Saved data entries
.....

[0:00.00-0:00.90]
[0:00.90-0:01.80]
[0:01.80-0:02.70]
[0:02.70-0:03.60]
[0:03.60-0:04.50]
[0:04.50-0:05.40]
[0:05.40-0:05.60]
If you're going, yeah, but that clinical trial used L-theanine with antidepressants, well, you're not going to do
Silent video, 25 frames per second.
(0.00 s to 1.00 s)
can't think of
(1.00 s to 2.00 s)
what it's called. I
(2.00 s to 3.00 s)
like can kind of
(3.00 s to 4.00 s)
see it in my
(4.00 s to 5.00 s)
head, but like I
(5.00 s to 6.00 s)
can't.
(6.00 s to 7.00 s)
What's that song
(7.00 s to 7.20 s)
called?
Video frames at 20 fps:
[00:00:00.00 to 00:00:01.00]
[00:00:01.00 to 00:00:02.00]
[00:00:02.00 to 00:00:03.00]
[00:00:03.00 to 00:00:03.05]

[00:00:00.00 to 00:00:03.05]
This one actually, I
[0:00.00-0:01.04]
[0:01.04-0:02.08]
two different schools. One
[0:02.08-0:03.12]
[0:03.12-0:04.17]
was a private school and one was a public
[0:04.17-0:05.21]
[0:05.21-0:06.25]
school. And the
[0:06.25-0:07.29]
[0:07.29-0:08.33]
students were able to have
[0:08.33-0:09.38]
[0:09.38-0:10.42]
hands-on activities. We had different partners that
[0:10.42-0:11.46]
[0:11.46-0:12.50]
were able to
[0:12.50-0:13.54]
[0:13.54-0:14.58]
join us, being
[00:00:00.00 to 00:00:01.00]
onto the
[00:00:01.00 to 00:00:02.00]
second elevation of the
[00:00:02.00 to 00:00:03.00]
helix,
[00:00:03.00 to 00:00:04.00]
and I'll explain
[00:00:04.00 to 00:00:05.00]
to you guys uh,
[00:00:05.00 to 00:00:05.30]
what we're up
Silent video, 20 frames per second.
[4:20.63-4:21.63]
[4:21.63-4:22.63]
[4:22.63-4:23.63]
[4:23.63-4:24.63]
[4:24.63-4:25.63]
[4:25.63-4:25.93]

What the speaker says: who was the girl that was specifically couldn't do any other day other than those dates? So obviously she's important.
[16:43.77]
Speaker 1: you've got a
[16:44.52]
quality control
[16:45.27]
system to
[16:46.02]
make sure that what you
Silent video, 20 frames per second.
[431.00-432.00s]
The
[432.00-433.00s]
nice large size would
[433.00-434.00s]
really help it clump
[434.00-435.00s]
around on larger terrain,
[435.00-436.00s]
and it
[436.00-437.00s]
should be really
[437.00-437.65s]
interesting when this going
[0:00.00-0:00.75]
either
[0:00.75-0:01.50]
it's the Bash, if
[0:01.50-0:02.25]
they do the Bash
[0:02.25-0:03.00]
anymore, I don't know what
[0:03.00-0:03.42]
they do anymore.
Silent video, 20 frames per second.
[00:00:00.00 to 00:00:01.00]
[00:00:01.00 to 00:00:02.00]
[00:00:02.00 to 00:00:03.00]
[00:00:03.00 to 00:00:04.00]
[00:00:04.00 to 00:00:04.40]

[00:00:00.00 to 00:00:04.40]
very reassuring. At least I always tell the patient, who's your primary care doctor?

.....

_Your task_
An exact reproduction of the data is required. Leave nothing out.

_Problem solution_
[0:00.00-0:00.90]
[0:00.90-0:01.80]
[0:01.80-0:02.70]
[0:02.70-0:03.60]
[0:03.60-0:04.50]
[0:04.50-0:05.40]
[0:05.40-0:05.60]
If you're going, yeah, but that clinical trial used L-theanine with antidepressants, well, you're not going to do
Silent video, 25 frames per second.
(0.00 s to 1.00 s)
can't think of
(1.00 s to 2.00 s)
what it's called. I
(2.00 s to 3.00 s)
like can kind of
(3.00 s to 4.00 s)
see it in my
(4.00 s to 5.00 s)
head, but like I
(5.00 s to 6.00 s)
can't.
(6.00 s to 7.00 s)
What's that song
(7.00 s to 7.20 s)
called?
Video frames at 20 fps:
[00:00:00.00 to 00:00:01.00]
[00:00:01.00 to 00:00:02.00]
[00:00:02.00 to 00:00:03.00]
[00:00:03.00 to 00:00:03.05]

[00:00:00.00 to 00:00:03.05]
This one actually, I
[0:00.00-0:01.04]
[0:01.04-0:02.08]
two different schools. One
[0:02.08-0:03.12]
[0:03.12-0:04.17]
was a private school and one was a public
[0:04.17-0:05.21]
[0:05.21-0:06.25]
school. And the
[0:06.25-0:07.29]
[0:07.29-0:08.33]
students were able to have
[0:08.33-0:09.38]
[0:09.38-0:10.42]
hands-on activities. We had different partners that
[0:10.42-0:11.46]
[0:11.46-0:12.50]
were able to
[0:12.50-0:13.54]
[0:13.54-0:14.58]
join us, being
[00:00:00.00 to 00:00:01.00]
onto the
[00:00:01.00 to 00:00:02.00]
second elevation of the
[00:00:02.00 to 00:00:03.00]
helix,
[00:00:03.00 to 00:00:04.00]
and I'll explain
[00:00:04.00 to 00:00:05.00]
to you guys uh,
[00:00:05.00 to 00:00:05.30]
what we're up
Silent video, 20 frames per second.
[4:20.63-4:21.63]
[4:21.63-4:22.63]
[4:22.63-4:23.63]
[4:23.63-4:24.63]
[4:24.63-4:25.63]
[4:25.63-4:25.93]

What the speaker says: who was the girl that was specifically couldn't do any other day other than those dates? So obviously she's important.
[16:43.77]
Speaker 1: you've got a
[16:44.52]
quality control
[16:45.27]
system to
[16:46.02]
make sure that what you
Silent video, 20 frames per second.
[431.00-432.00s]
The
[432.00-433.00s]
nice large size would
[433.00-434.00s]
really help it clump
[434.00-435.00s]
around on larger terrain,
[435.00-436.00s]
and it
[436.00-437.00s]
should be really
[437.00-437.65s]
interesting when this going
[0:00.00-0:00.75]
either
[0:00.75-0:01.50]
it's the Bash, if
[0:01.50-0:02.25]
they do the Bash
[0:02.25-0:03.00]
anymore, I don't know what
[0:03.00-0:03.42]
they do anymore.
Silent video, 20 frames per second.
[00:00:00.00 to 00:00:01.00]
[00:00:01.00 to 00:00:02.00]
[00:00:02.00 to 00:00:03.00]
[00:00:03.00 to 00:00:04.00]
[00:00:04.00 to 00:00:04.40]

[00:00:00.00 to 00:00:04.40]
very reassuring. At least I always tell the patient, who's your primary care doctor?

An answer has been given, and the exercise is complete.